Industrie du luxe : l’envers du décor

dimanche 10 décembre 2006
popularité : 4%

Sous la mousseline, la haute couture cache ses traditionnelles petites mains
Et, derrière le lustre des grands hôtels, s’active un personnel trié sur le volet.
Alors, privilégiés, ces employés ?
Loin de là.
Car dans ces maisons de prestige, la pression liée à la quête du profit est permanente.

Trouvez l’intrus : lequel de ces mots ne fait pas partie de l’univers du luxe ? Hermès, bon salaire, Dior, prolétaire, palace.

Vous avez trouvé ?

Eh oui, il s’agit de « bon salaire » et non pas de « prolétaire ».

En effet, l’industrie du luxe - comme toute industrie qui se respecte - a elle aussi ses prolos payés au Smic.
Mieux : les salariés dits « de base » y sont plutôt moins payés qu’ailleurs.

La cliente qui achète un petit sac de rien du tout à 3 000€ chez Trucmuche de la Brosse ne peut même pas concevoir que la vendeuse hyperclasse qu’elle a en face d’elle gagne, en début de carrière, la même chose que l’employée de la solderie du coin.Ce serait d’une inélégance !

C’est pourtant souvent le cas.

On trouve beaucoup de petites gens dans le secteur du luxe, des smicards, des exploités - et même, comble de l’horreur des cégétistes.
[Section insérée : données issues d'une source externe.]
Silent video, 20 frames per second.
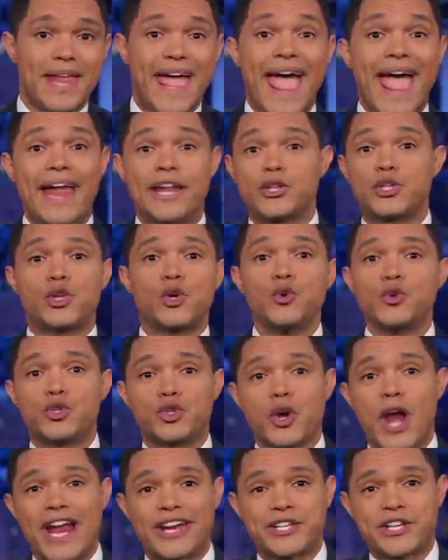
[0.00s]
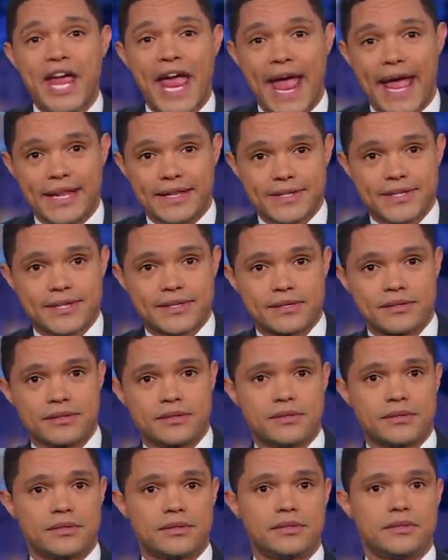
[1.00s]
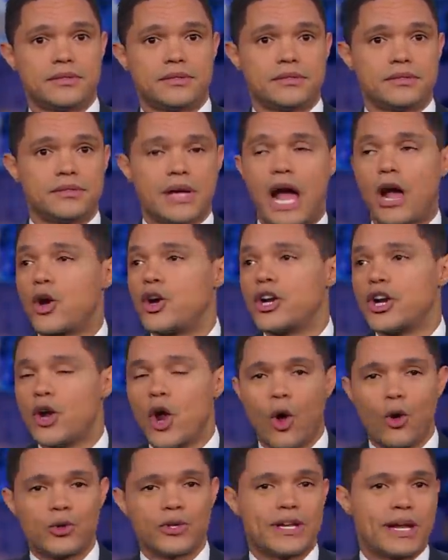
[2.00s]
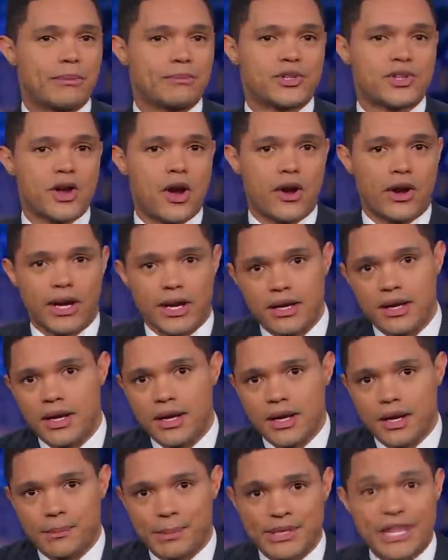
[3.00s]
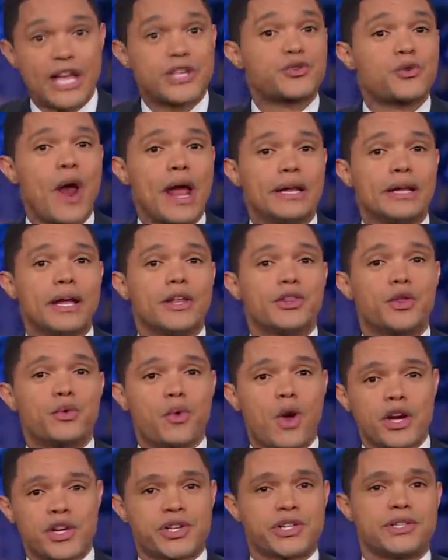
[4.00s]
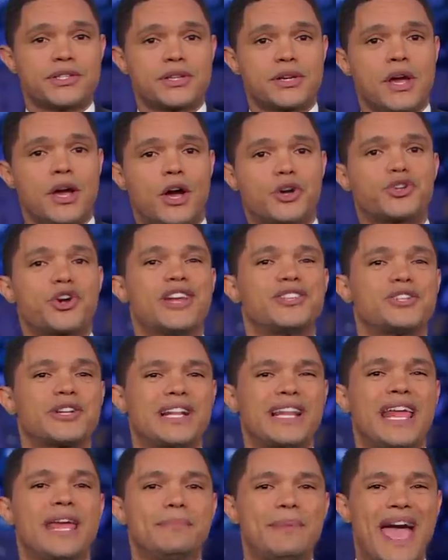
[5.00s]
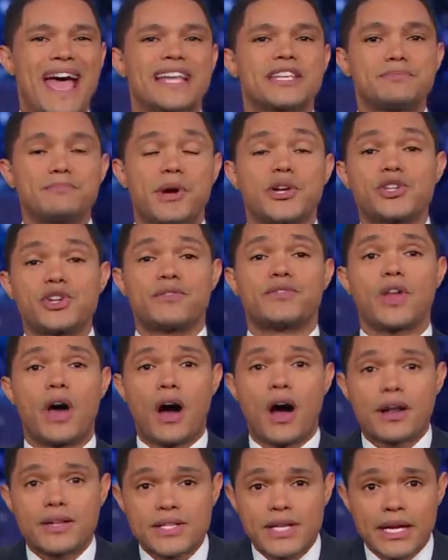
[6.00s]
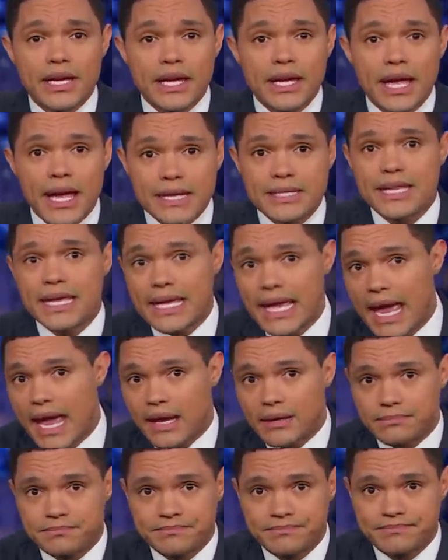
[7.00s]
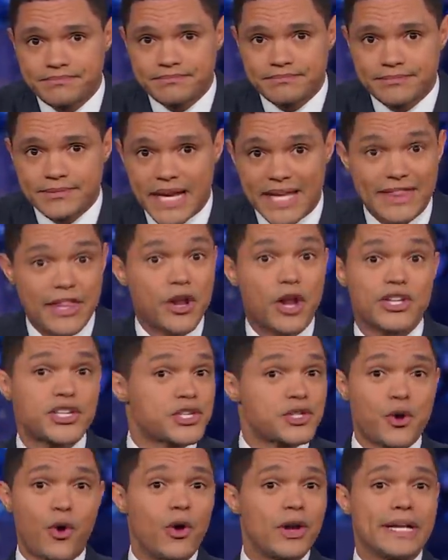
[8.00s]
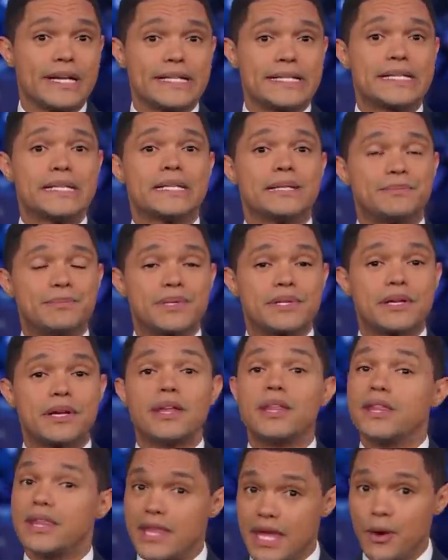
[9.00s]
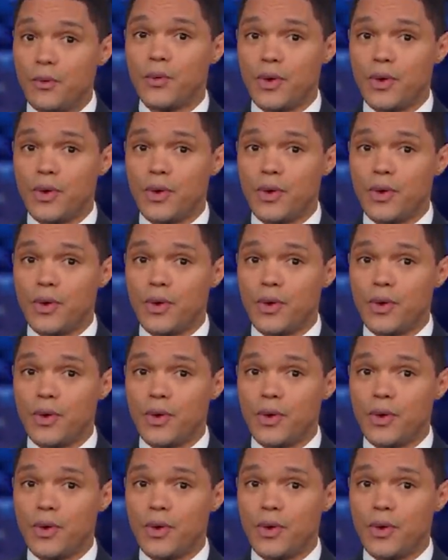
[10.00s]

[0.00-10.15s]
and two trash cans. I couldn't hold it, I'm sorry. But that's right, the Russians are trying to claim as much of the Arctic as they can. And they're not just calling dibs, they're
Comme quoi, il n’y a vraiment plus de valeurs...

Pas de relève.

L’incarnation même de ces « petites gens », c’est la petite-main de haute couture.
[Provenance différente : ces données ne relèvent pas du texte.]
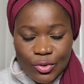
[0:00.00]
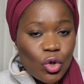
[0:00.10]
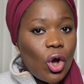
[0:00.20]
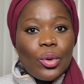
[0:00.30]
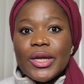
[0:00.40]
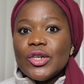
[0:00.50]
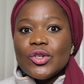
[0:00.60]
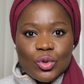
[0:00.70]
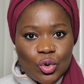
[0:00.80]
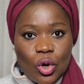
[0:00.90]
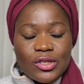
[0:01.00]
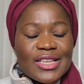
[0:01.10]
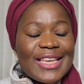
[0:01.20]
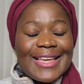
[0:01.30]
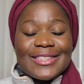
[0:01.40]
No, it does not.
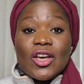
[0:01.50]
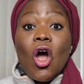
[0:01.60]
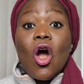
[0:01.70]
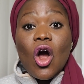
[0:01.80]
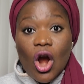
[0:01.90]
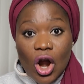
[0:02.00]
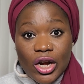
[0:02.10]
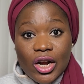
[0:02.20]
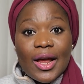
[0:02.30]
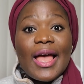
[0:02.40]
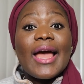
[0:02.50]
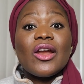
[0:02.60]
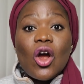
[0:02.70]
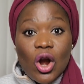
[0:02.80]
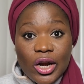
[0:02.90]
It gets harder
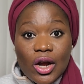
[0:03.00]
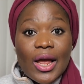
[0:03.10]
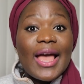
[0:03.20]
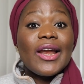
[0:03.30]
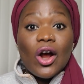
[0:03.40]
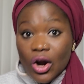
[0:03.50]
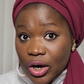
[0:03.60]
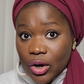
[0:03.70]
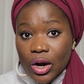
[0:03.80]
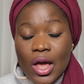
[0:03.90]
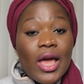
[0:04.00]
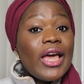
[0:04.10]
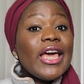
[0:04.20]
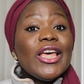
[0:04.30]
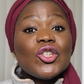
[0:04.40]
and harder and harder.
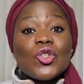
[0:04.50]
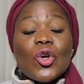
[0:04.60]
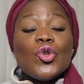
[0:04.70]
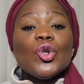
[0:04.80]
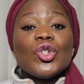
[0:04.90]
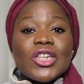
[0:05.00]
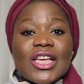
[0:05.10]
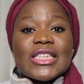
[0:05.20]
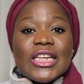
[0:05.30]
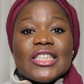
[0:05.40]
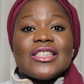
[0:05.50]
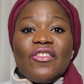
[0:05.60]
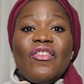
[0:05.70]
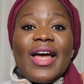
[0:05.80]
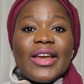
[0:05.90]
You just need
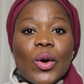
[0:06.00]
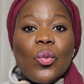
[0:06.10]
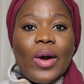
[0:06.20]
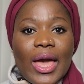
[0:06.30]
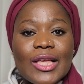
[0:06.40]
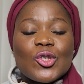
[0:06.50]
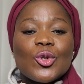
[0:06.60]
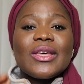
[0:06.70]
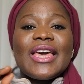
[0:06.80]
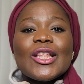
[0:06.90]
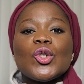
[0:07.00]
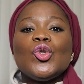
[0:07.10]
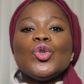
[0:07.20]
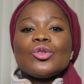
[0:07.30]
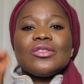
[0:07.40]
to find a way to get
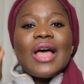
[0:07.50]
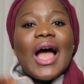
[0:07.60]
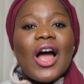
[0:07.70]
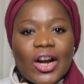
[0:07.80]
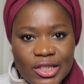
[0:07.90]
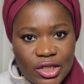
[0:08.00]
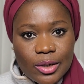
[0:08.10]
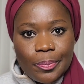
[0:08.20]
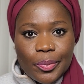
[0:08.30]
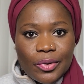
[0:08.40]
used to that hardship.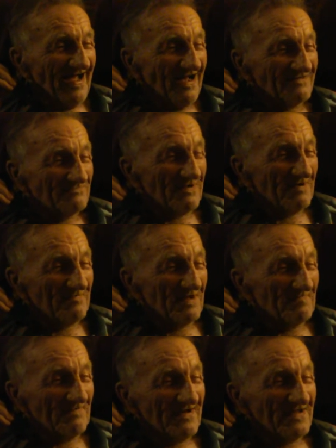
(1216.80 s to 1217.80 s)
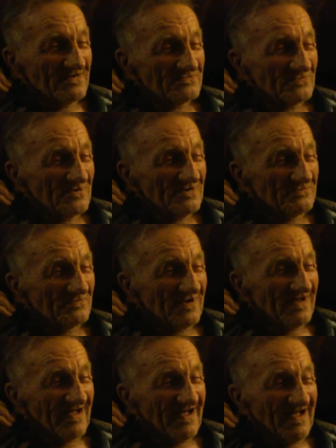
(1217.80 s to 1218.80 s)
I'd probably up in Ellsworth,
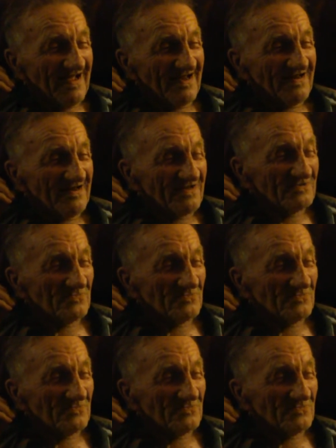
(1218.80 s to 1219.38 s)
and I was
On l’imagine oeuvrer dans un environnement empreint de tradition, petite cosette si fière de travailler pour une grande maison, entièrement dévouée à un patron-créateur génial et capricieux ou génial et paternaliste (au choix).

Le tout pour un salaire dont la modestie est largement compensée par l’immense bonheur d’assister au défilé - debout en coulisses- et d’y contempler le plastron qu’elle a mis deux cents heures à broder et rebroder de perles.

Cette accumulation de poncifs n’est pas si éloignée de la réalité.
A ceci près que les « premières mains » (c’est ainsi qu’on les appelle) sont majoritairement des intérimaires, et que leurs émoluments sont moins modestes.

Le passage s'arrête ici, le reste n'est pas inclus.